USB Connectors (Types)

A cable with USB 2.0 or 3.0 standard refers to the speed and performance of the cable, whereas a USB type-A or a USB type-B refers to a physical shape of a connector.

Consider an example of a USB cable used to connect a computer and a printer, the end of the cable plugged into the computer is called a Type-A (rectangular shaped) connector and the other end plugged into the printer is called a Type-B (square shaped) connector.

The connectors on the ends of a USB cable are a USB Type-A and Type-B male connectors while the USB ports on a computer and peripheral devices are USB Type-A and Type-B female connectors.

Next, there are two ways you can recognize USB 3.0 ports and cables. A USB 3.0 ports and cables have a blue coating inside their plug and receptacles.

Another way to identify a USB 3.0 port and cable is by observing the symbol. It’ll be beside the ports and over the cable.

The symbol on the left refers to USB 3.1 Gen 1 (USB 3.0). The one on the right refers to USB 3.1 Gen 2.

Now the latest plug design that’s starting to grab attention is the USB Type-C (USB-C) connector. Just like USB Type-A and Type-B, USB-C is also compatible with USB 3.0/3.1.
This newest plug design is starting to become popular because of number of things, such as

  1. Size – It is a tiny connector roughly the size of a micro-USB. It is smaller than the Type-A and Type-B connectors.
  2. Data Transfer – Since it is USB 3.1 compatible it can support a data transferring rate of 10 Gbit/s (i.e. 1.25 GB/s).
  3. Power – It can carry up to 100 watts of power, usually a laptop consumes about 30-60 watts of power. So this USB Type-C ports are capable of charging a laptop.
  4. Reversible – It is backward compatible with USB Type-A and Type-B connectors. It is reversible, meaning you can hold it anyway and it’ll fit in the first try, every time, unlike Type-A connectors.

USB-C

USB-C cable has Type-C plugs present at both ends. It’s gaining adoption because those massive USB Type-A and B ports just don’t fit in smaller and thinner devices. Currently, USB-C is in the transition phase, as there are too many computers and peripheral devices that support only USB Type-A and Type-B receptacles and plugs, to adopt USB-C completely. For now, connecting USB-C devices to USB Type-A or Type-B compatible devices can be done by using different adapters.

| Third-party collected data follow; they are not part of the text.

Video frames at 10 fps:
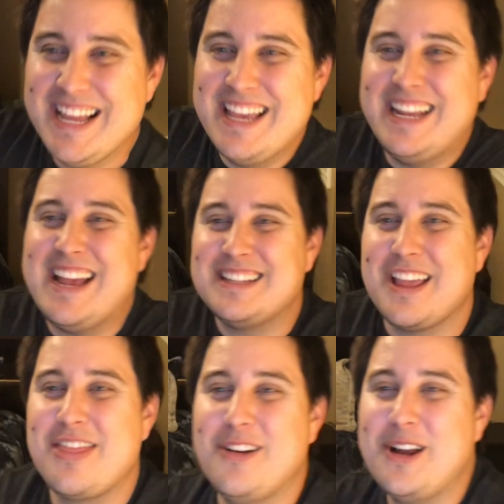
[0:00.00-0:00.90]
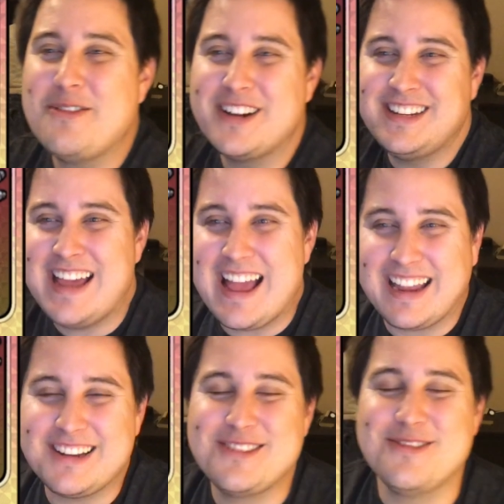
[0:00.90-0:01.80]
It has 31
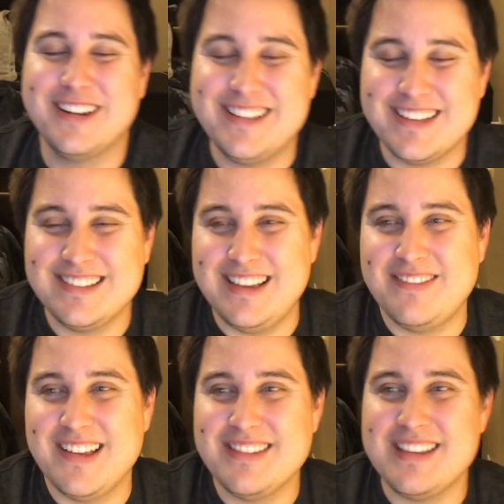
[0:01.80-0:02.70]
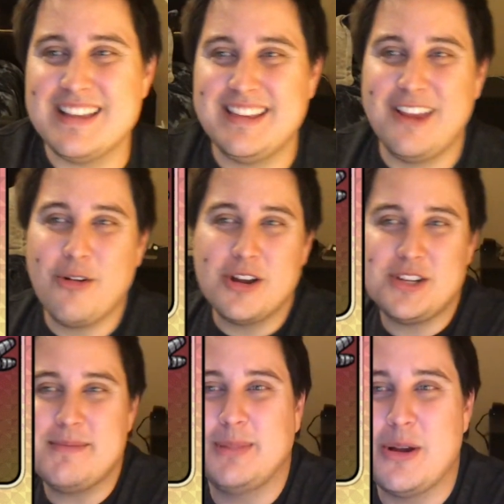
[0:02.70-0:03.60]
attack, 26 defense. It's a
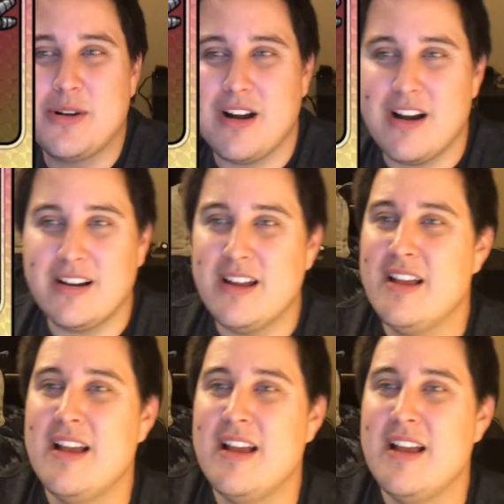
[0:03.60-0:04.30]
crushing blow card.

Some of the devices that support USB-C are Apple’s 2015 12-inch MacBook, 2016 13-inch, and 15-inch MacBook Pro, Chromebook Pixel; smartphones such as Samsung Galaxy Note 7, Huawei Nexus 6P, LG Nexus 5X and headphones such as the JBL Reflect Aware C, and SanDisk Ultra flash drive to name a few.

USB Types & Standards

Due to its tiny size, high power delivery and data transfer rates, it’ll most likely replace all the different ports across all the devices. There will be only one type of port for all the necessities such as charging, transferring data from flash drive, connecting peripherals and even connecting headphones.